Another key mixed-raced character is Tabo, the rumored child of a Chinese national. He's 'repatriated back to Japan' with his Japanese mother after Japan's occupation of China ends, and his mother's perspective forms an important part of the narrative that includes the ostracizing that Tabo endures in Japanese society.
When the children are eight, they witness the drowning death of another mixed race orphan, Miki, who may (or may not) have been targeted for her orange skirt and obviously non-Japanese facial features. Tabo, a year older than the others, may or may not have been responsible for her death. Although authorities determine no official crime has been committed, various dark rumors surface and the children's own memories are unreliable and incomplete.
The book is a delicate weave of the personal and the political, as the children grow to adulthood, forever marked by the tragedy, endlessly searching for a truth they can not uncover, unable to thrive in Japan.

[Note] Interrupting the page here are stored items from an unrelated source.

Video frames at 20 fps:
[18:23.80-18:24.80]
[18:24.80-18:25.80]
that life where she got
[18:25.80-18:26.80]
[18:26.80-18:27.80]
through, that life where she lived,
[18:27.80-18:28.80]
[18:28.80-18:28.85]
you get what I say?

The orphanage in "Wildcat Dome" is similar to the real-life Elizabeth Saunders Home that took in the mixed-raced orphans in postwar Japan in the 1950s. |
Wikimedia Commons
Tsushima presents a clear criticism of Japan's deliberate political silence during its postwar rebuilding era — on the plight of U.S. military orphans, on victims from the atomic bombs, or its collusion with the U.S. government's successful propaganda campaign for nuclear power — as enduring impacts for future generations.
Similarly, the color orange becomes a powerful symbol of the U.S. military, subtly creating a connection for its toxic military impact. Tsushima references Agent Orange, the chemical herbicide used as a weapon in the jungles of Vietnam, where another of the grown orphans goes missing after getting adopted by an American family only to be later drafted into its military. The author also alludes to the orange uniforms worn by Chilean dissidents during a CIA-backed coup d'état in 1973. Finally, the color orange appears back in Japan, in a haunting series of murders that may or may not be connected to Miki's drowning.

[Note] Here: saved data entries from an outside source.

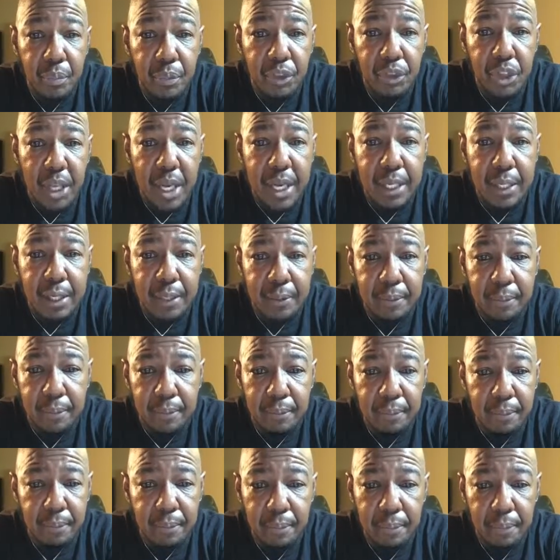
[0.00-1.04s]
Jaden.
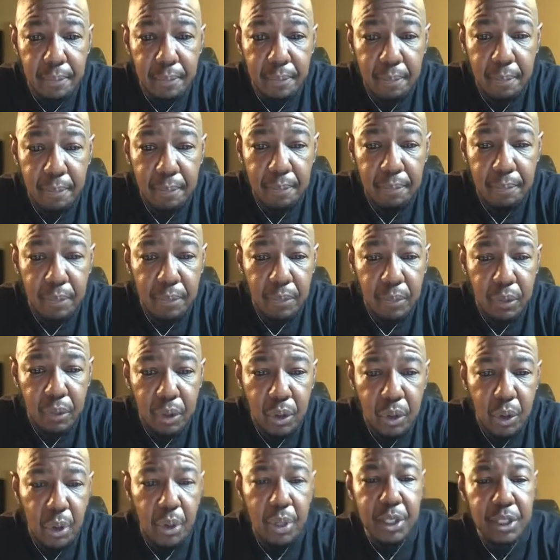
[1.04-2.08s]

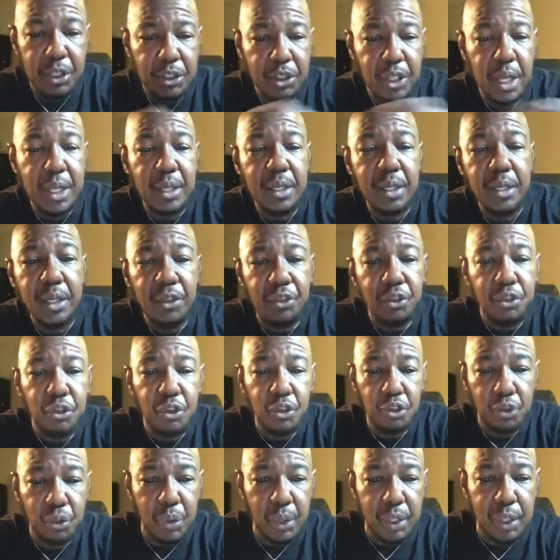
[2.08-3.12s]
Calling Jaden. I
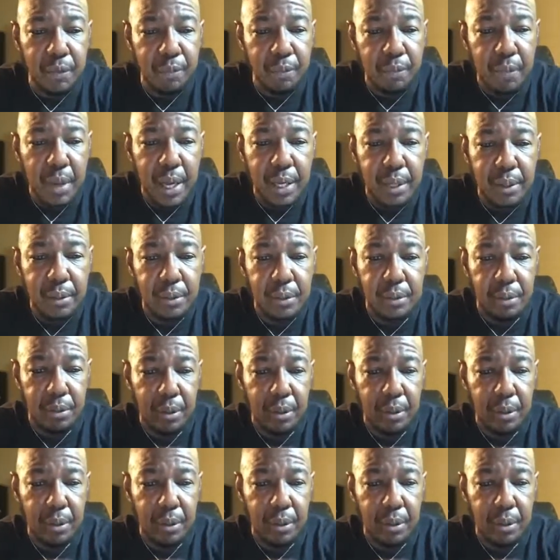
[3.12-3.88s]
sent you an invite.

The uncertainty presented by her shifting narrative style is exactly Tsushima's intention.
'A destabilizing effect is what she's going for because historical narratives are never really as stable as we think,' says Hofmann-Kuroda. 'And there is a through line in all of her work that she's always been interested in memory. But in her later works, she veers more in the direction of how memory intersects with history and the unreliability of historical narrative.'
Despite the challenges in style, by the end, Tsushima's overall metaphor is crystal clear. The residual of political history — atomic or otherwise — continues to impact the individual, long into the future.